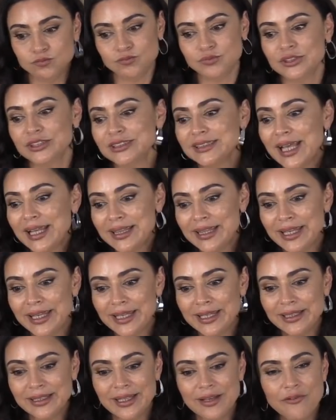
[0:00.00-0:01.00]

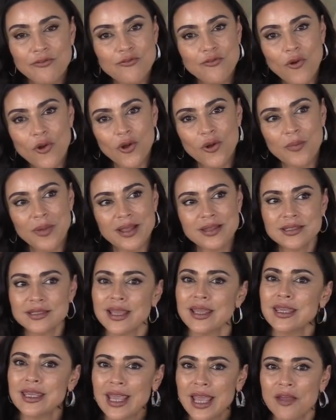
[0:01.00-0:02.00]
sending the form and
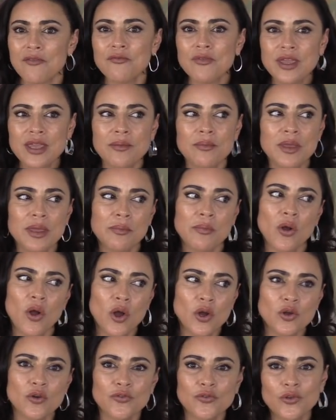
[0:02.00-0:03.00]
saying, can we be
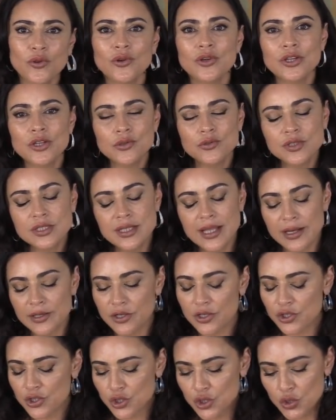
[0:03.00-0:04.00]
part of your
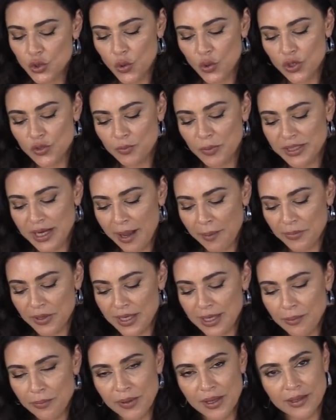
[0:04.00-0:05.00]
newsletter? Sure, but I'm
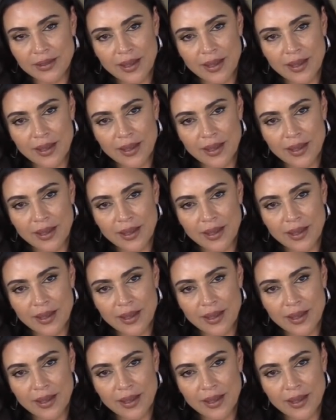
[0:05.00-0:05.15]
keeping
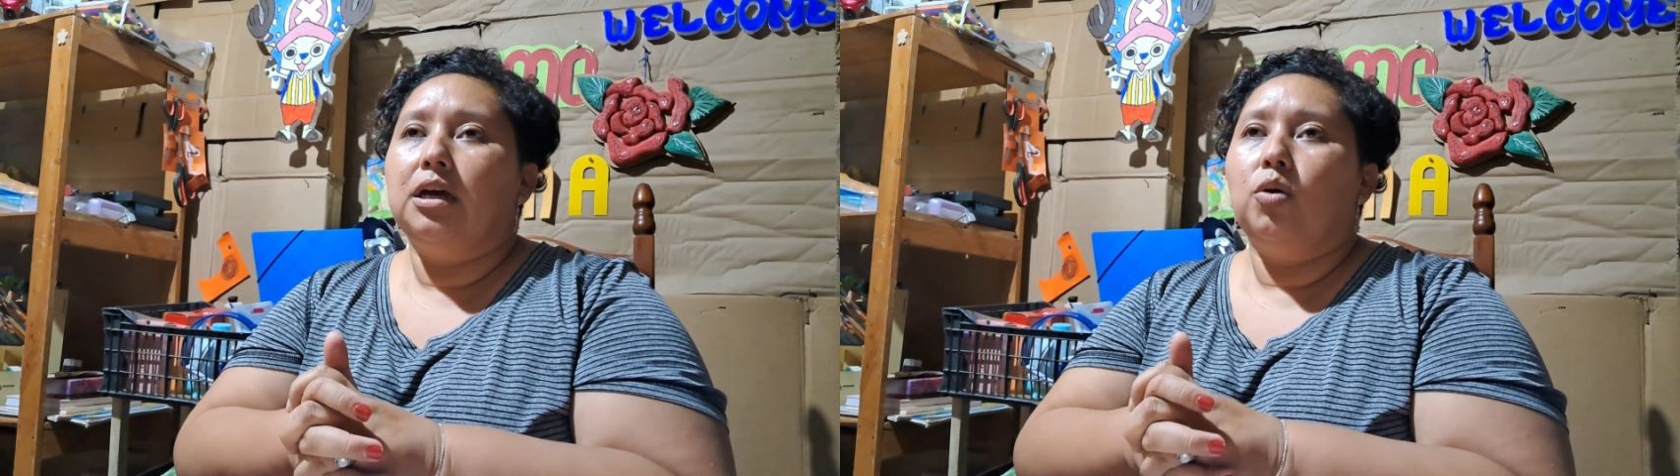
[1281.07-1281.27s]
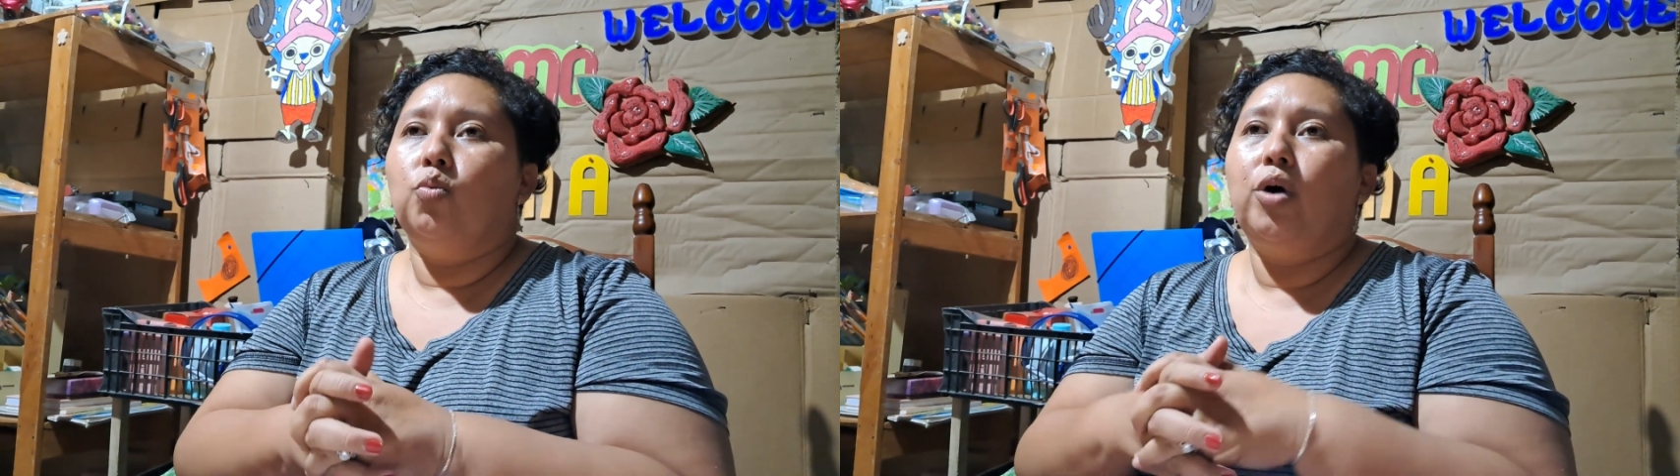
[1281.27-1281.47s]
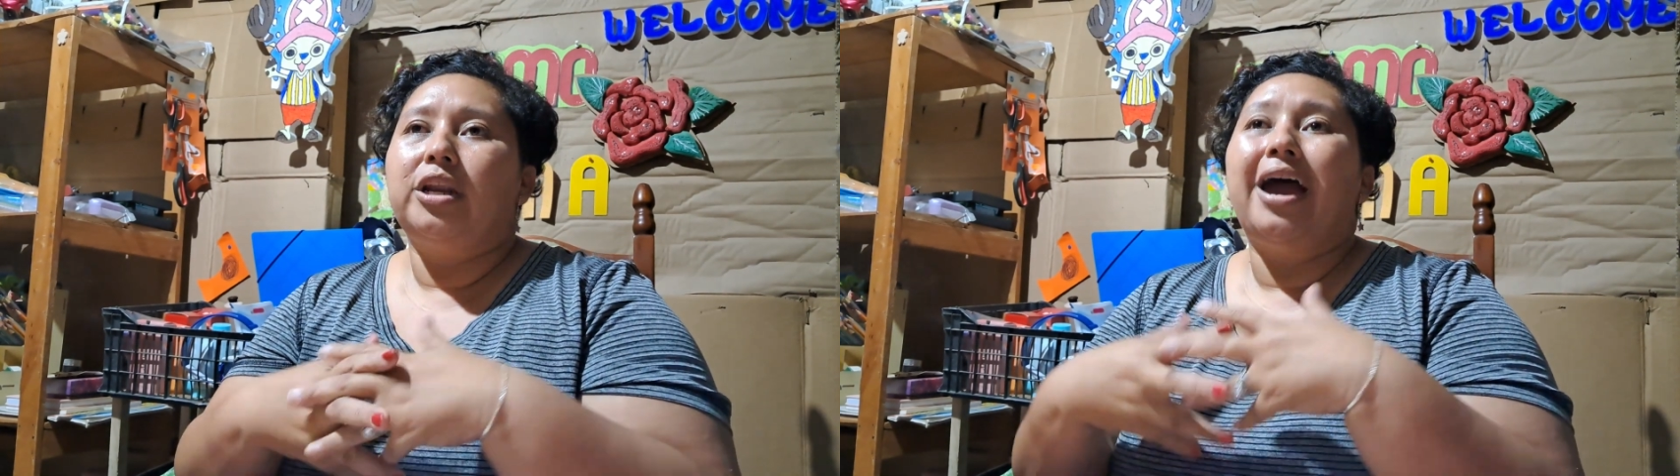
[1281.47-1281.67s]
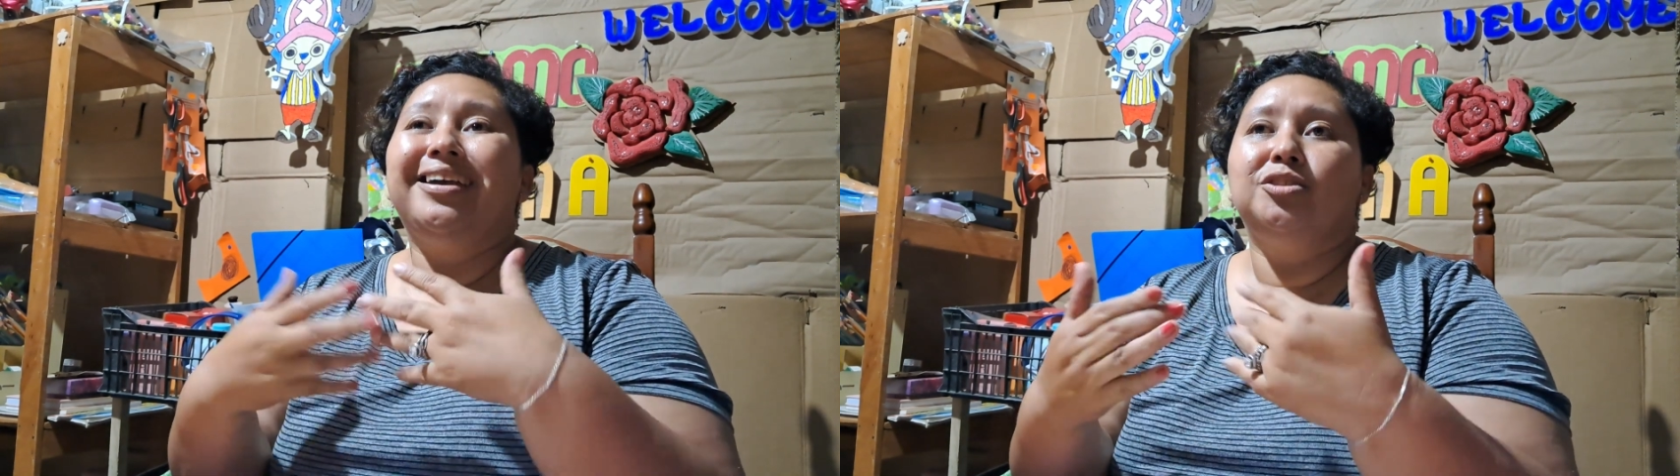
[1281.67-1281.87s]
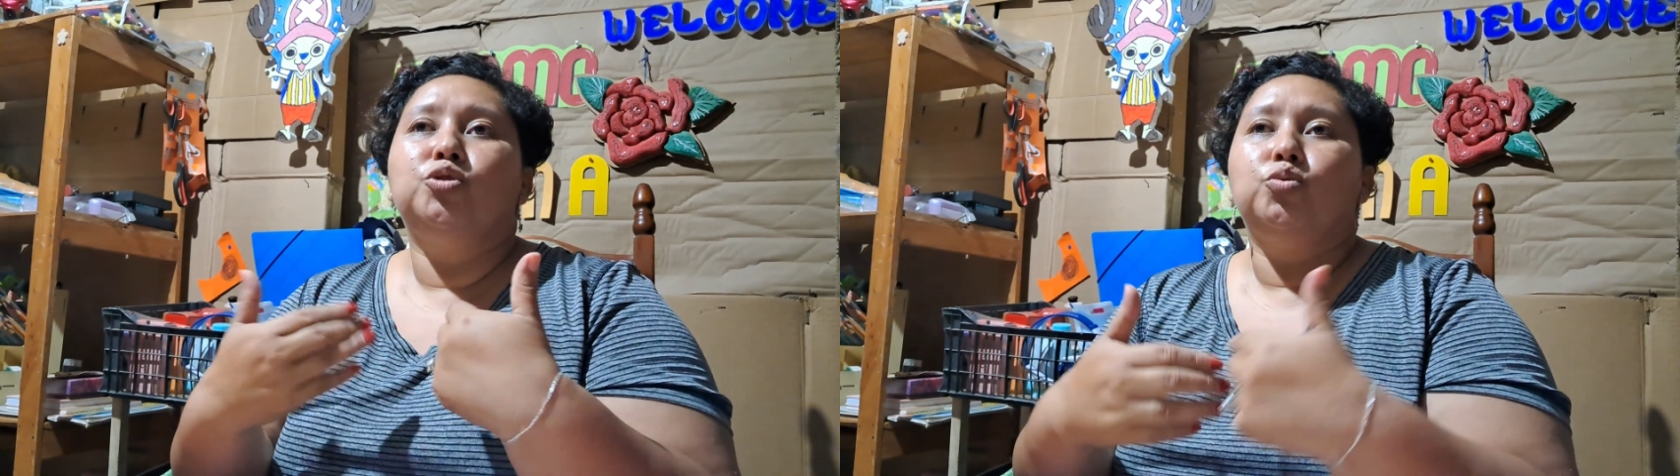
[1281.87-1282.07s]
what I
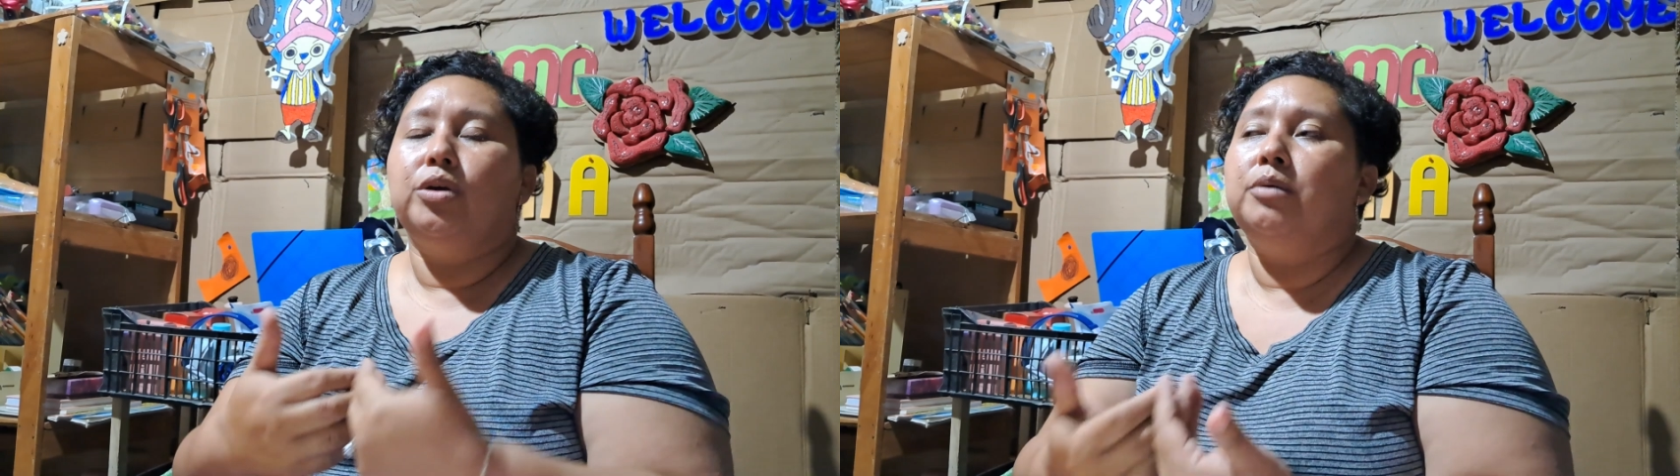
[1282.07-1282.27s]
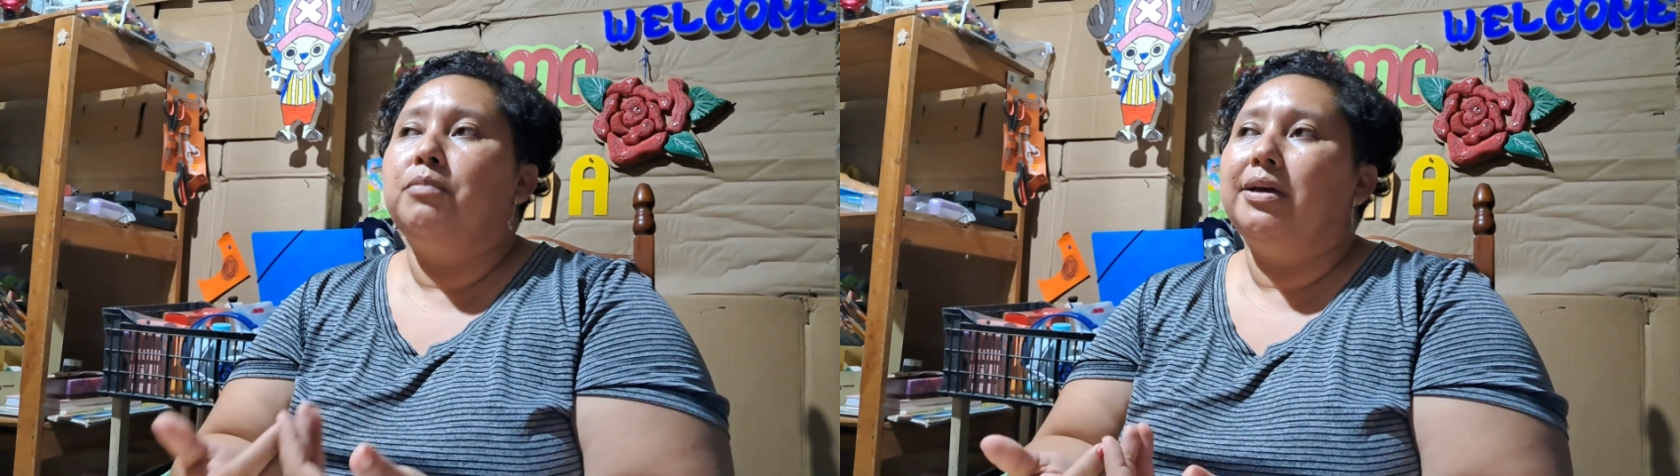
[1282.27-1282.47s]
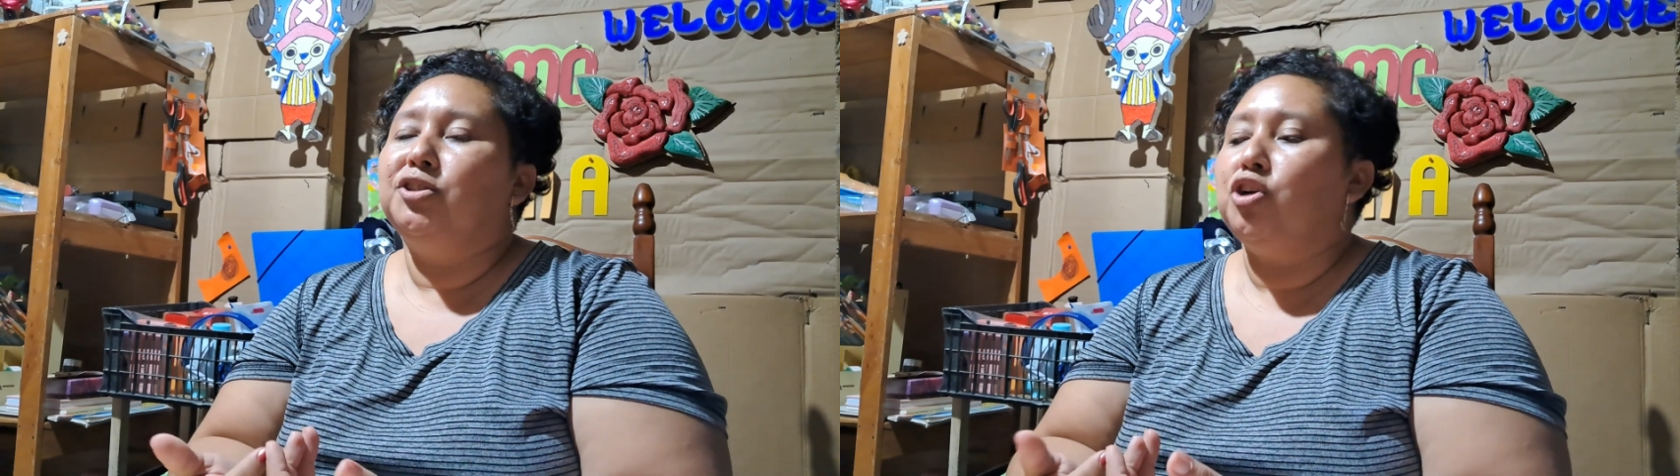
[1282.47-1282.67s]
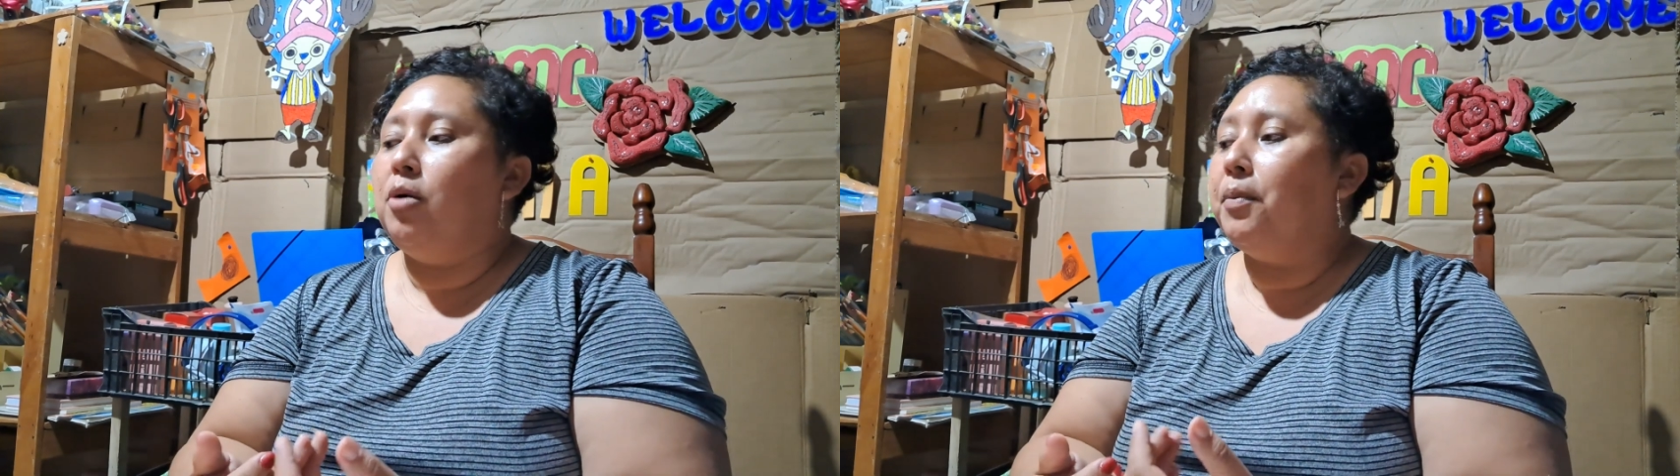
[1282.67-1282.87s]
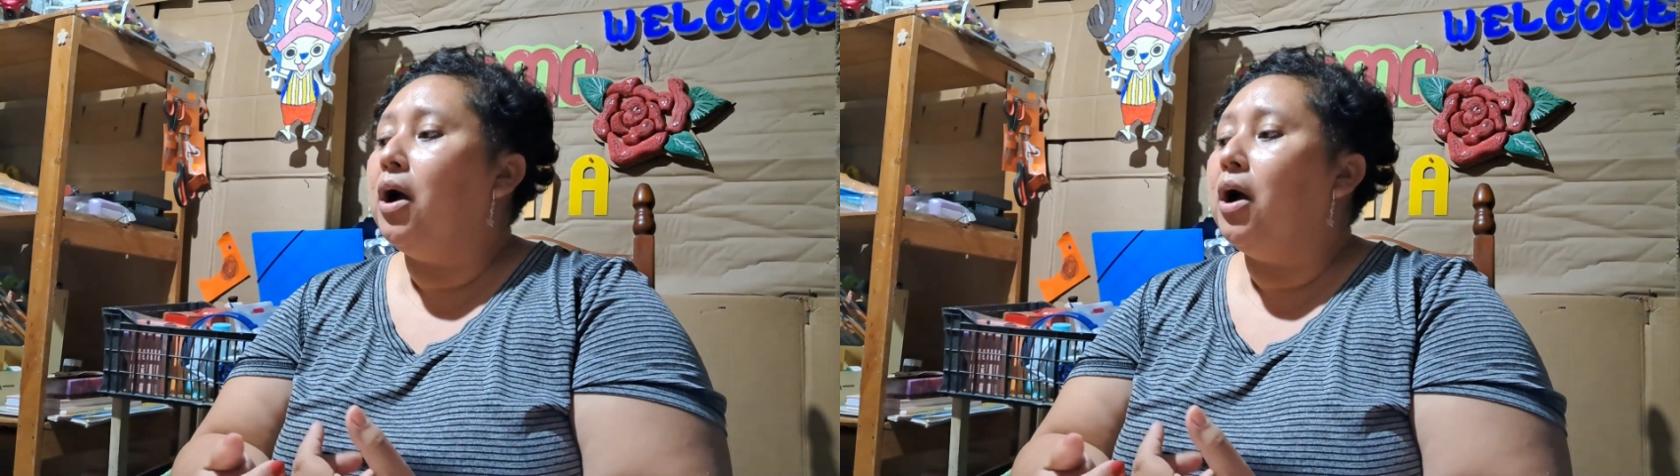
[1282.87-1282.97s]
do in my shop.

(TASK ITEM):
Your answer must reproduce exactly the lines from the line with "[0:04.00-0:05.00]" through the end of the material, both ends included, with every picture dropped.

(THE COMPLETED TASK):
[0:04.00-0:05.00]
newsletter? Sure, but I'm
[0:05.00-0:05.15]
keeping
[1281.07-1281.27s]
[1281.27-1281.47s]
[1281.47-1281.67s]
[1281.67-1281.87s]
[1281.87-1282.07s]
what I
[1282.07-1282.27s]
[1282.27-1282.47s]
[1282.47-1282.67s]
[1282.67-1282.87s]
[1282.87-1282.97s]
do in my shop.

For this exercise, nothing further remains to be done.